The study delivers three bold claims in one sweep. First, for each connectivity level k from 3 to 7, maximal 1-plane graphs with n vertices must have at least a certain number of crossings, cr(G), with precise formulas depending on k. Second, the same graphs must have at least a certain number of edges, |E(G)|, and these bounds align with cr(G) in a way that echoes a triangulation identity, namely |E(G)| = 3n − 6 + cr(G). Third, for k ∈ {3, 4, 6}, those lower bounds are proven tight for infinitely many n, while for k = 7 there are concrete finite instances (n = 24 and n = 56) that achieve the bound and are 7-connected. The authors even offer explicit constructions that realize these extremal graphs, showing that the bounds aren’t merely theoretical artifacts but attainable targets in the combinatorial landscape.

The findings sit at a satisfying crossroads of combinatorics, geometry, and graph drawing. They don’t just quantify a curiosity about how many lines must cross. They illuminate the deeper geometry of how a network’s resilience shapes its visual footprint on a plane. And they do so with a blend of rigorous bounds and concrete, repeatable constructions that can guide future explorations into the rich world of maximal 1-planar graphs and their many cousins in the universe beyond planarity.
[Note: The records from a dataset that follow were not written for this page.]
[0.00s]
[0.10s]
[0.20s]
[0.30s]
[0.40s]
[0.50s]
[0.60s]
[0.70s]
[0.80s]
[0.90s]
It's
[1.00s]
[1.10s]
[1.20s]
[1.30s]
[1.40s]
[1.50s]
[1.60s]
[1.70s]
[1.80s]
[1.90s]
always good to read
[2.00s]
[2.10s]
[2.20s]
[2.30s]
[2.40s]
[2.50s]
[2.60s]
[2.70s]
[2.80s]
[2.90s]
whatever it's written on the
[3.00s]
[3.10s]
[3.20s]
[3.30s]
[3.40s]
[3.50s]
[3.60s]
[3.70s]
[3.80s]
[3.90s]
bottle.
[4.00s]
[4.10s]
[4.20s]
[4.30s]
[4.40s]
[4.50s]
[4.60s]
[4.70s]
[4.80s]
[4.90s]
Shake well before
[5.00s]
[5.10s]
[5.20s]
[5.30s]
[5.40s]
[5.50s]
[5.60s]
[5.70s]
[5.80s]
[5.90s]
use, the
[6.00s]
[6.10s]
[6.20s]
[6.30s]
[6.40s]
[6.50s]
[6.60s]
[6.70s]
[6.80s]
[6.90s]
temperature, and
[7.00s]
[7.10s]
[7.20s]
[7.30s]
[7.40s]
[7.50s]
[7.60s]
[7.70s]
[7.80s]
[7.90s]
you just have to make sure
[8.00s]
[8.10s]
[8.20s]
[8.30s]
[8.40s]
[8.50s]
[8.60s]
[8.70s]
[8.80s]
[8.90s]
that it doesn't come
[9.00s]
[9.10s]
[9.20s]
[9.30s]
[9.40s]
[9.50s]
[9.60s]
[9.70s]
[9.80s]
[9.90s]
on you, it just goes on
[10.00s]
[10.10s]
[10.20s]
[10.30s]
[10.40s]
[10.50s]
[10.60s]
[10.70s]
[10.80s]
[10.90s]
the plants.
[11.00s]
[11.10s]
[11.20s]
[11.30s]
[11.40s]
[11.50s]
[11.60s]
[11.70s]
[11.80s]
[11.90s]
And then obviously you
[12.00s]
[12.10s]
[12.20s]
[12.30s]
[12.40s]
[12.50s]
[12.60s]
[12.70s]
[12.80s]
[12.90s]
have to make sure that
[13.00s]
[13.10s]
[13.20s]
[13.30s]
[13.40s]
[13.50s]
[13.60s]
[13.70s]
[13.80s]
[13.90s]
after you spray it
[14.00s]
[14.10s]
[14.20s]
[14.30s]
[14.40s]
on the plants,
Note on provenance: The study is a collaboration led by Zhangdong Ouyang and Yuanqiu Huang, with contributors from Hunan Normal University, Hunan First Normal University, Hunan University, and the National Institute of Education at Nanyang Technological University, Singapore. The authors behind these results include Zhangdong Ouyang, Yuanqiu Huang, Licheng Zhang, and Fengming Dong, among others. Their work extends a line of inquiry into how sparse maximal 1-plane graphs can be while preserving a given level of connectivity, and how the crossing number grows as the graph scales.